- Problem details -
Omit every picture and output the rest of the records exactly as they are.

(Saved entries)
####################

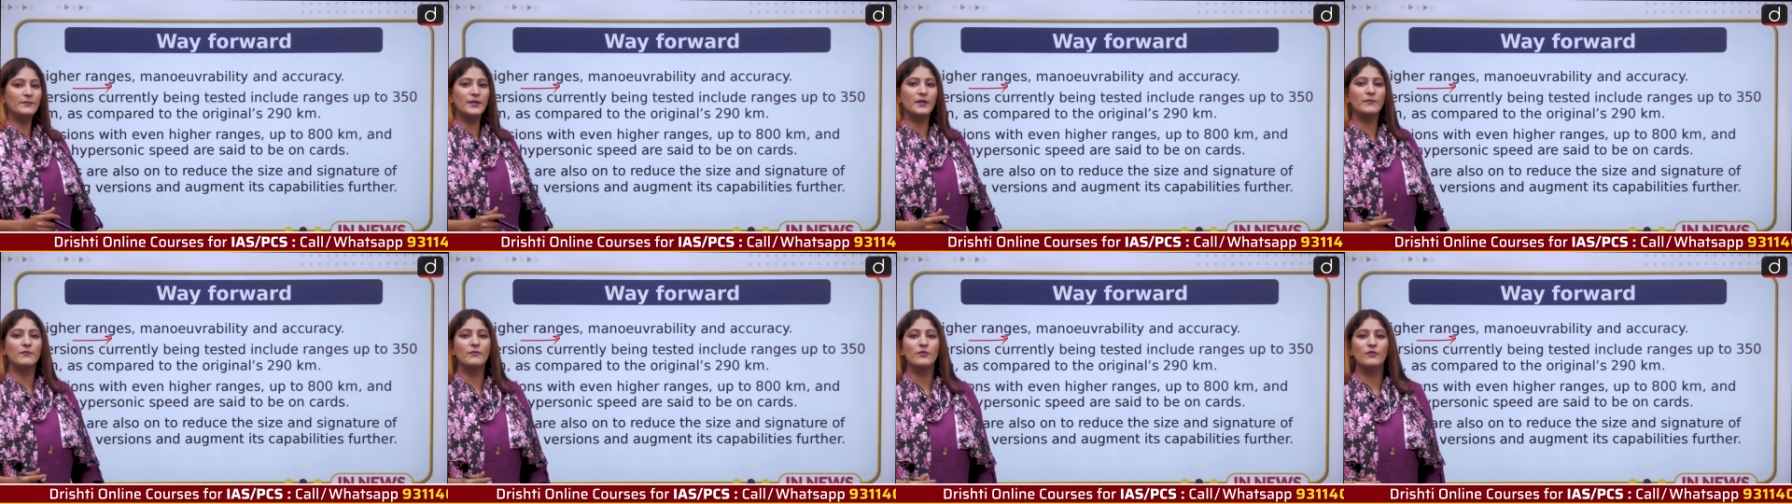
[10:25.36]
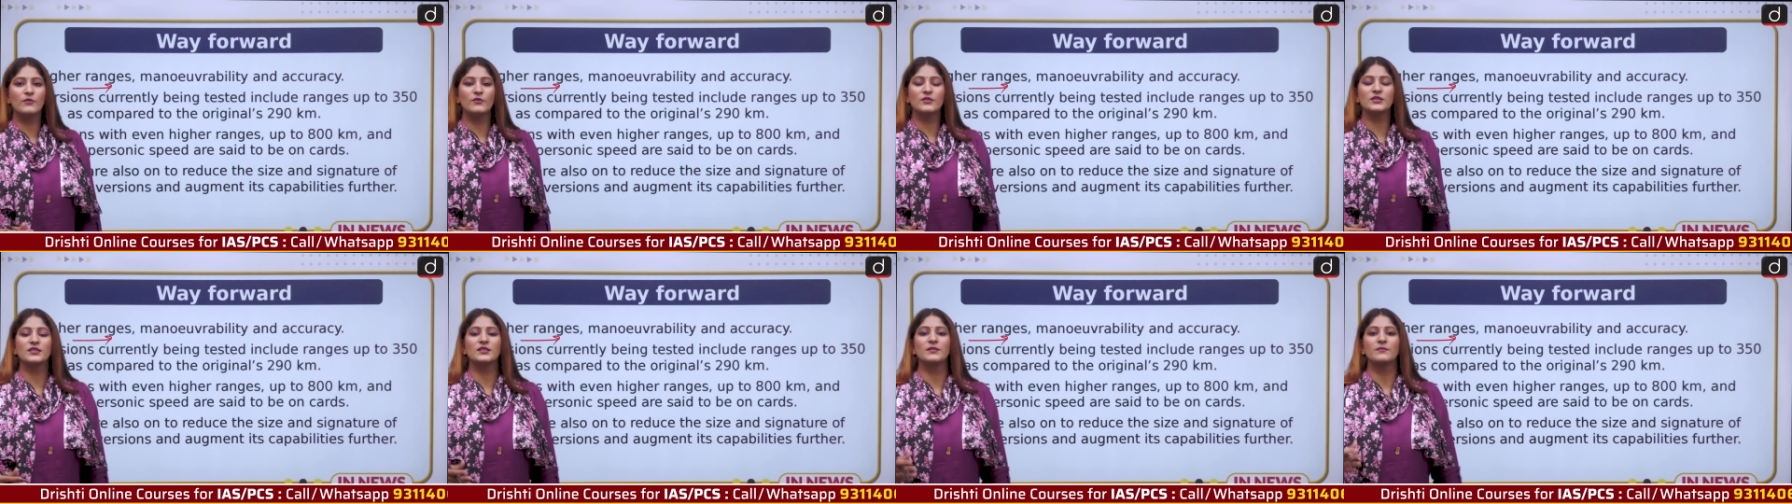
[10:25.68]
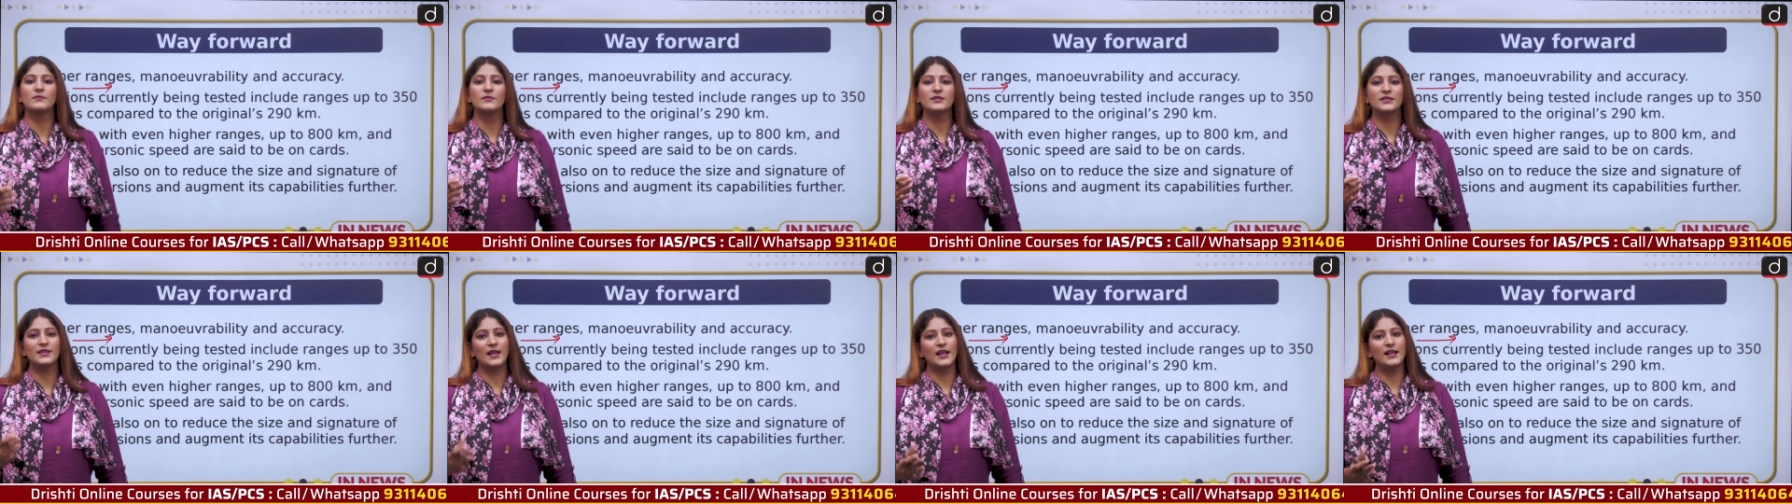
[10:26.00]

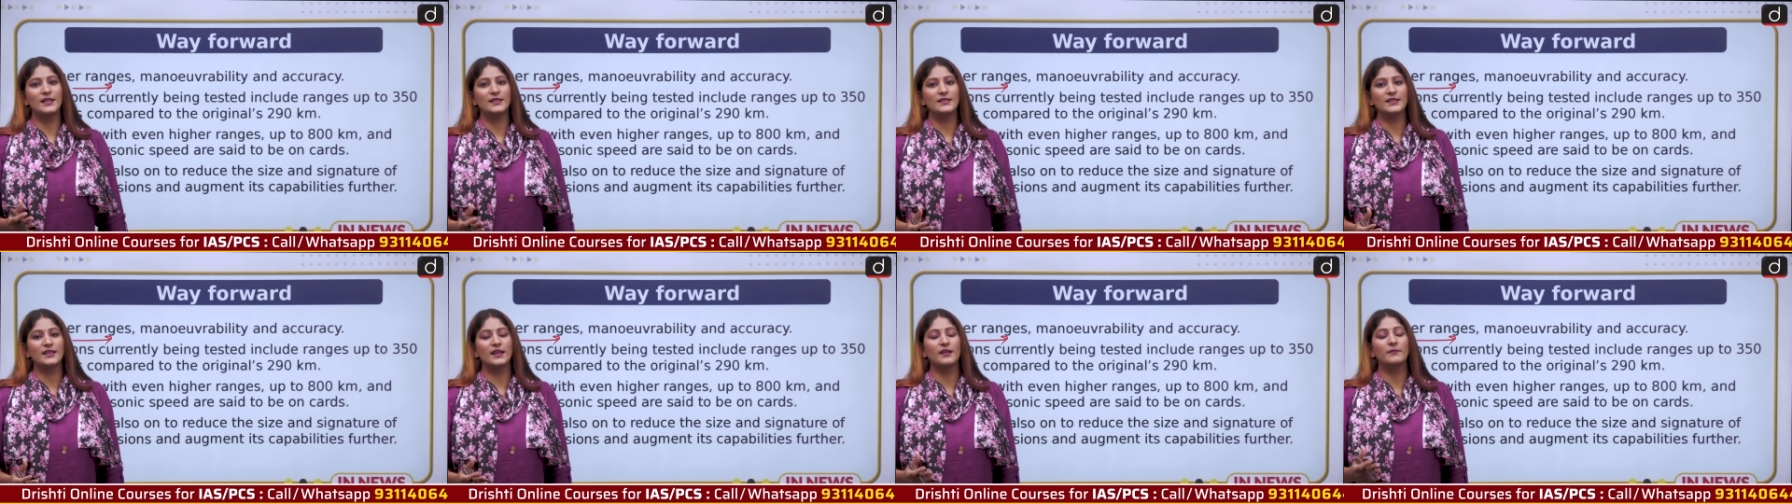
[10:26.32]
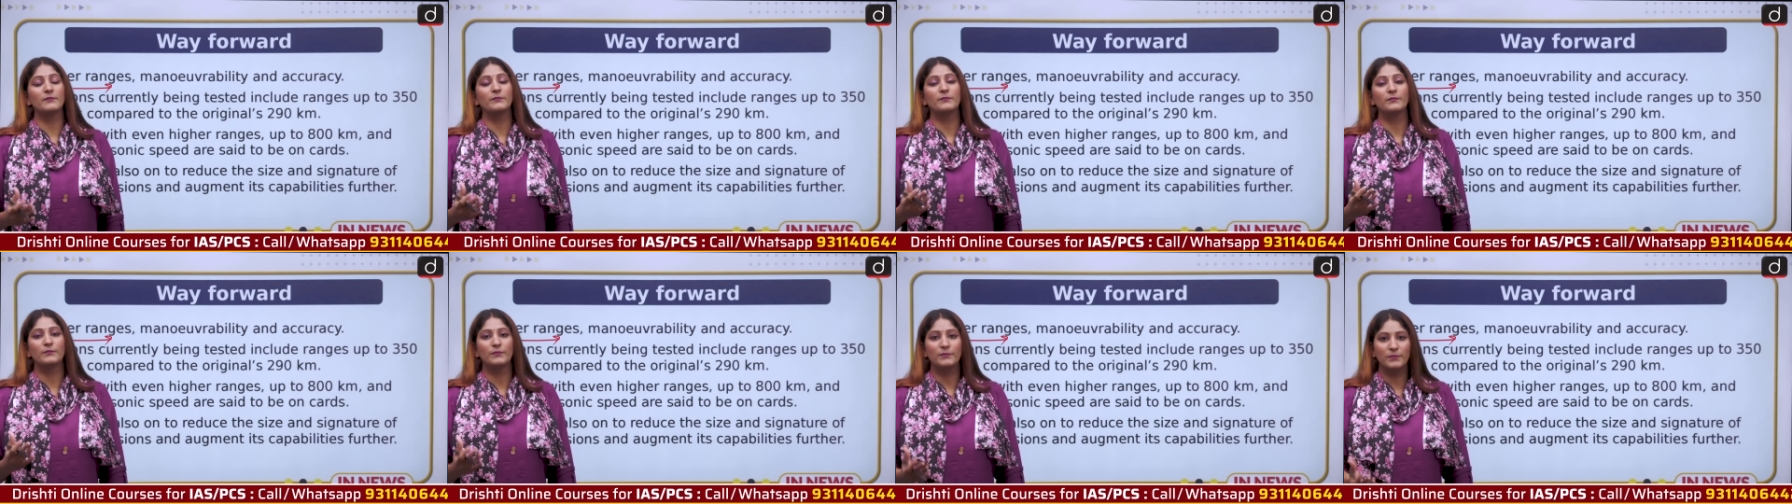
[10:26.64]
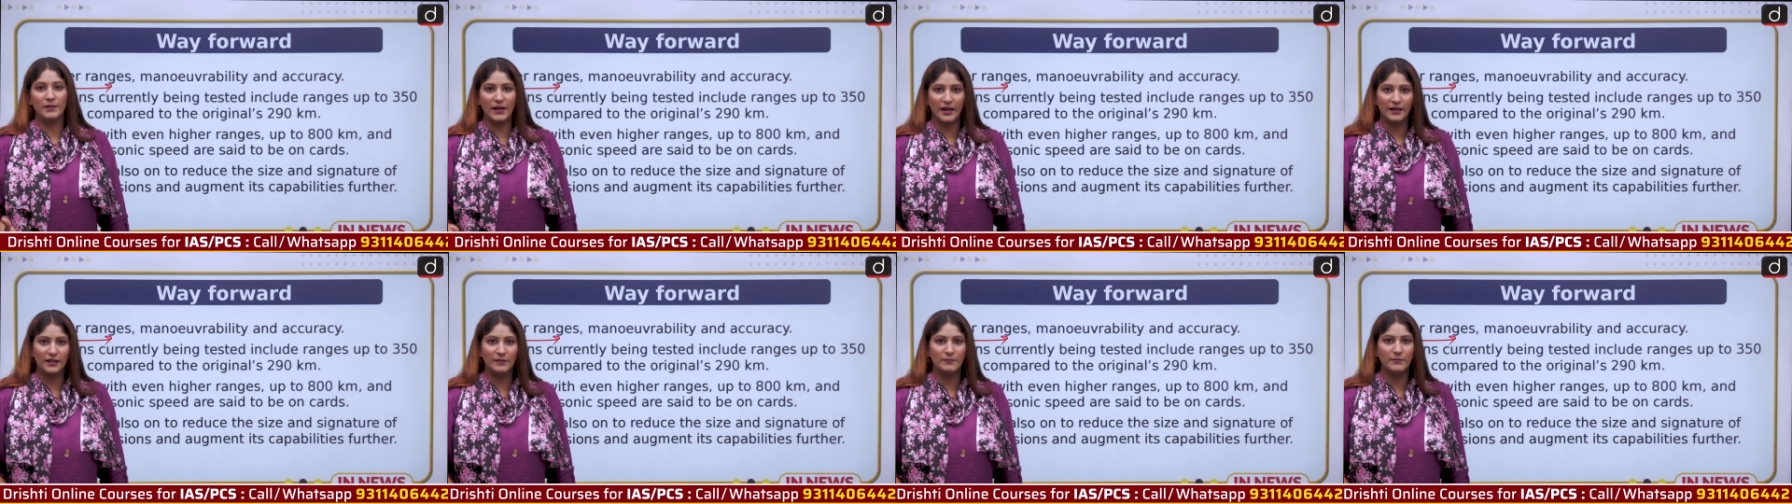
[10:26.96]
BrahMos missiles are
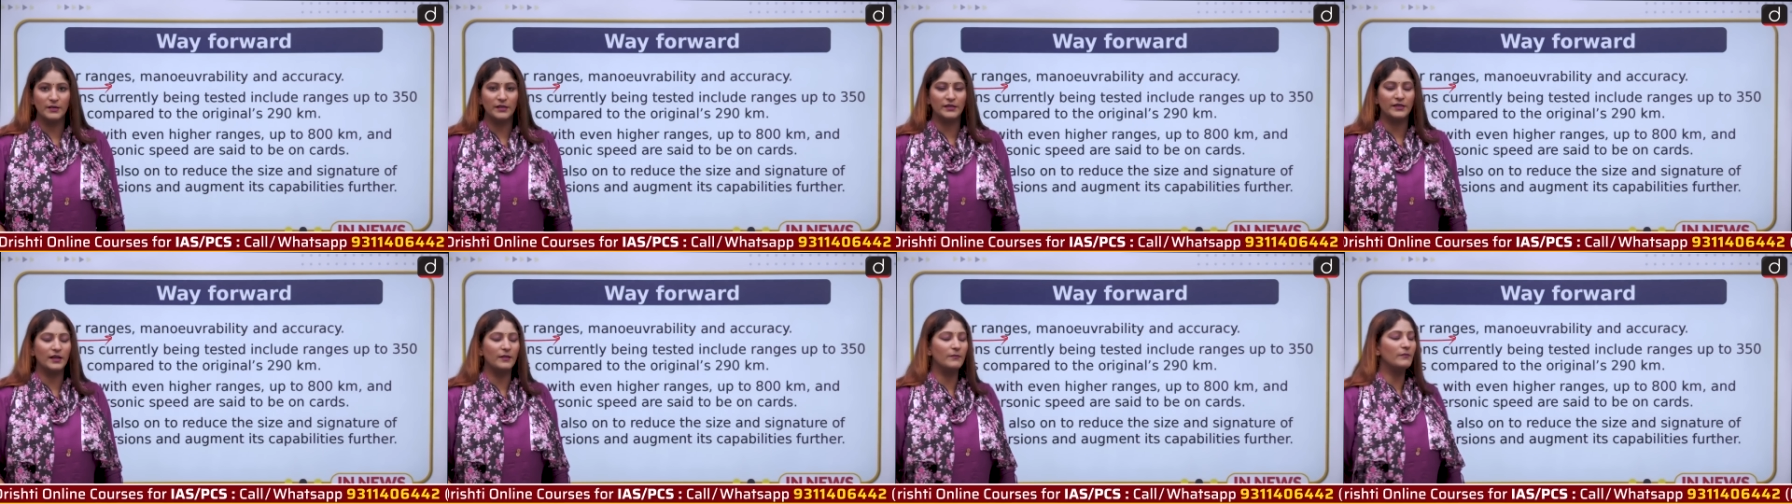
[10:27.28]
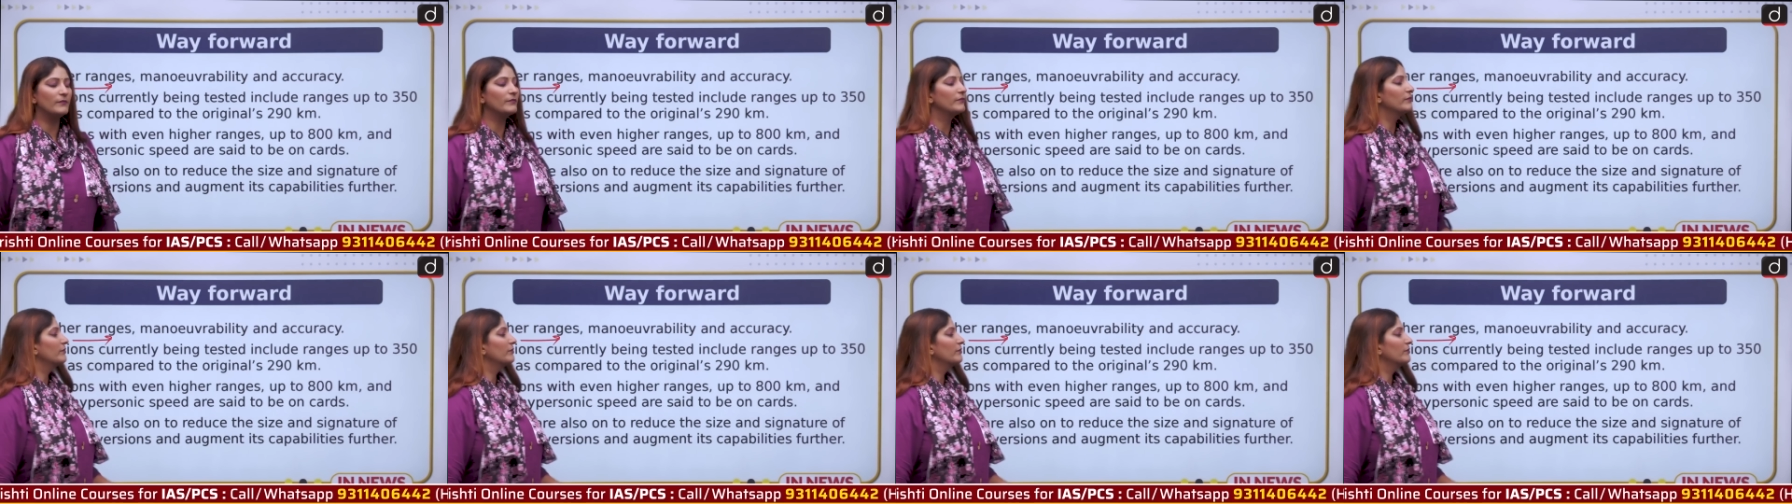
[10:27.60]
getting built up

####################

- Written response -
[10:25.36]
[10:25.68]
[10:26.00]

[10:26.32]
[10:26.64]
[10:26.96]
BrahMos missiles are
[10:27.28]
[10:27.60]
getting built up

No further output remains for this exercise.